The financial problems stemmed from a shift in the company's business. Before the MBO, it was primarily a hardware company, selling equipment at a fixed price and banking the profit right away. But a price war between computer makers was driving margins down, so MDIS began moving its emphasis to long-term software contracts. These required accurate estimates of how much a job would cost, careful oversight of the amount of work done, and precise billing of customers. The controls were just not there.

By the time the third profits warning was issued last week, the company claimed it was at last pointing in the right direction. But full implementation of a system of financial controls may not be complete until the end of 1996, almost 18 months away.

The grumbling among City institutions, meanwhile, has been growing louder. Mercury Asset Management even went so far as to punish NatWest by cutting its commission. Others boycotted stockbrokers that had brought turkeys to the market at about the same time as MDIS.

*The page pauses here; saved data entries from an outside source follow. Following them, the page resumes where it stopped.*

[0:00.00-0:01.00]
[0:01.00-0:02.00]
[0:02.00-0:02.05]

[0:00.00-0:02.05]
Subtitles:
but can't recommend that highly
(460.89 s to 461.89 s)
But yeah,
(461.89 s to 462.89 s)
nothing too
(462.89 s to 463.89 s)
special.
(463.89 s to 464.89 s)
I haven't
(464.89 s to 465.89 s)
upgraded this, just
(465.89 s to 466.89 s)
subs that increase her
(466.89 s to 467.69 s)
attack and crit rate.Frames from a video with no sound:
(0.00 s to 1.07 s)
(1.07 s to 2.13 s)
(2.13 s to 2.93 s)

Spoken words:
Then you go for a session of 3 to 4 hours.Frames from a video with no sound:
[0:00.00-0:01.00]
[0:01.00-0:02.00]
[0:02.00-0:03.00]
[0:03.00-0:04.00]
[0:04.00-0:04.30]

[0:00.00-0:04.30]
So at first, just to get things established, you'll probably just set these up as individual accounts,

But rightly or wrongly, the real ire of the fund managers involved in the computer company float is reserved for Barings, which they say failed to find out what was really happening at MDIS. "I was amazed at how they were taking everything the company said for granted and not doing any cross-checking," said one shareholder. A source close to the flotation admited privately that this may have been the case, although it was never raised as an issue at the time. "I saw no sign of any undue influence," he said. In the City, you just do not challenge a bank, with the reputation Barings then had, for failing to do its due diligence diligently. In the light of the bank's collapse and subsequent rescue this year as a result of lax controls on its futures trading in Singapore, that attitude might have been a trifle too innocent. Barings was unable to comment last week, saying all the people involved were away on holiday.

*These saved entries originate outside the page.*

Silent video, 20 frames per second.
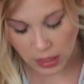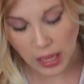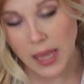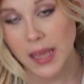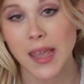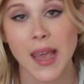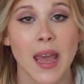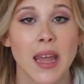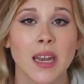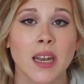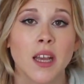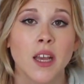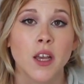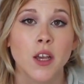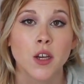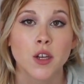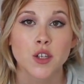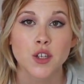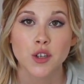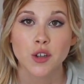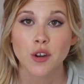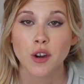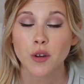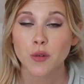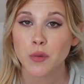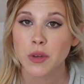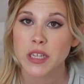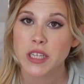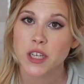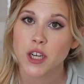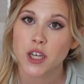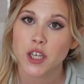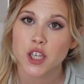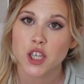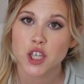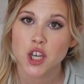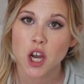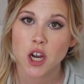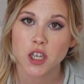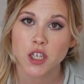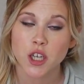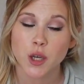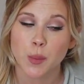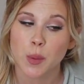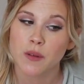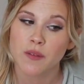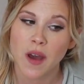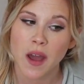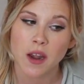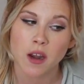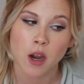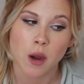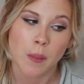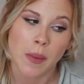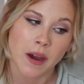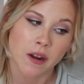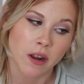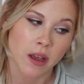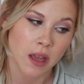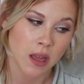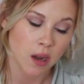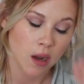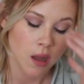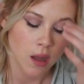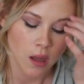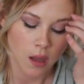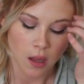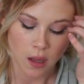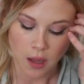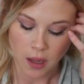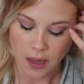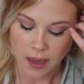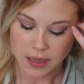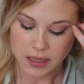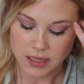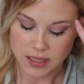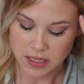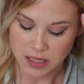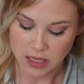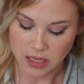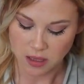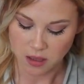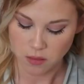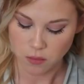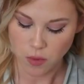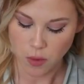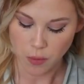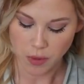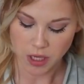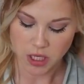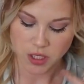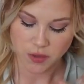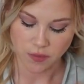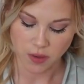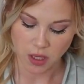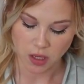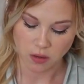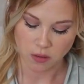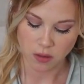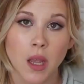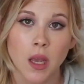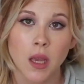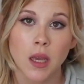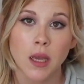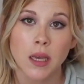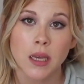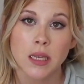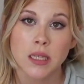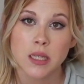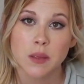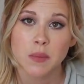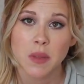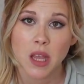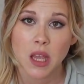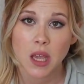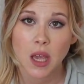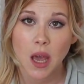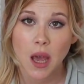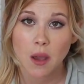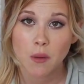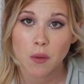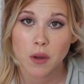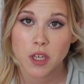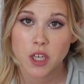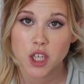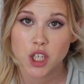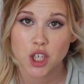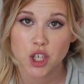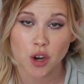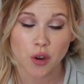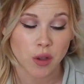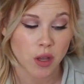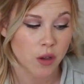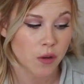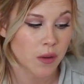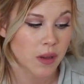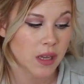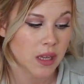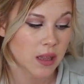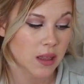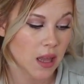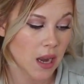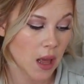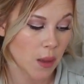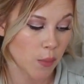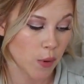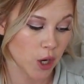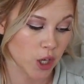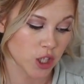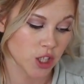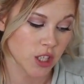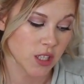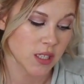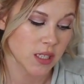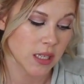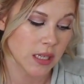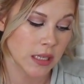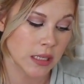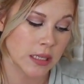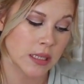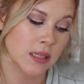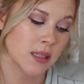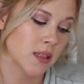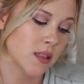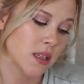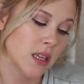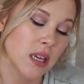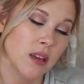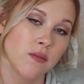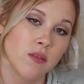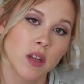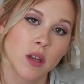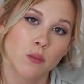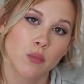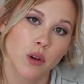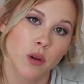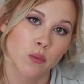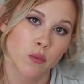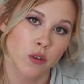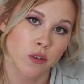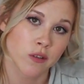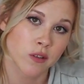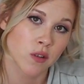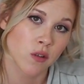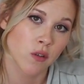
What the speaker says: Again, do your own research, talk to your provider about it, and see what works for you. Something I want to show you that I purchased is evening primroseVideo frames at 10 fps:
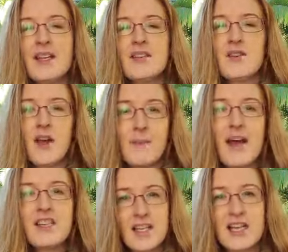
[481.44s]
So
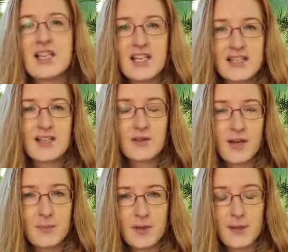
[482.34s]
imagination is
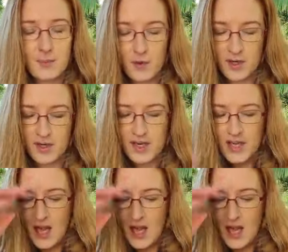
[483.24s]
incredibly important.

The bank's position would be far stronger if it had not so obviously had something to gain by getting the issue away at a strong price. Baring Capital Investors and associates made about pounds 48m on the sale.

Barings was under no obligation to pass up the opportunity to advise MDIS. Many other banks in recent years have found themselves in similar situations and have gone ahead without criticism, because the offerings were successful. But the collapse of MDIS has thrown into stark relief one of the weaknesses of the system of Chinese walls set up during Big Bang - the deregulation of the City in 1986.

The rules were designed to keep one department of a bank, say corporate finance, from telling another, such as its trading section, about confidential information - a possible takeover offer, for example. What works reasonably well when there is price-sensitive insider information to be kept secret becomes suspect when the gains to be made are obvious to all. "The possibility for conflict of interest is clearly apparent to the institutional investors," said one such. Barings corporate finance experts could have been in no doubt about what their colleagues in venture capital would make from a flotation: the prospectus lists their shareholding.

Yet the Stock Exchange, the Bank of England, and the Securities and Futures Authority remain convinced that their existing controls work.

Meanwhile, MDIS is clawing its way back. Mr Causley's departure paves the way for a new chief executive, who is likely to focus on the core business in the UK and possibly seek an alliance with a larger company. Analysts now see MDIS as a potential recovery stock - though that is scant comfort for fund managers left with a deep red ink stain over their books.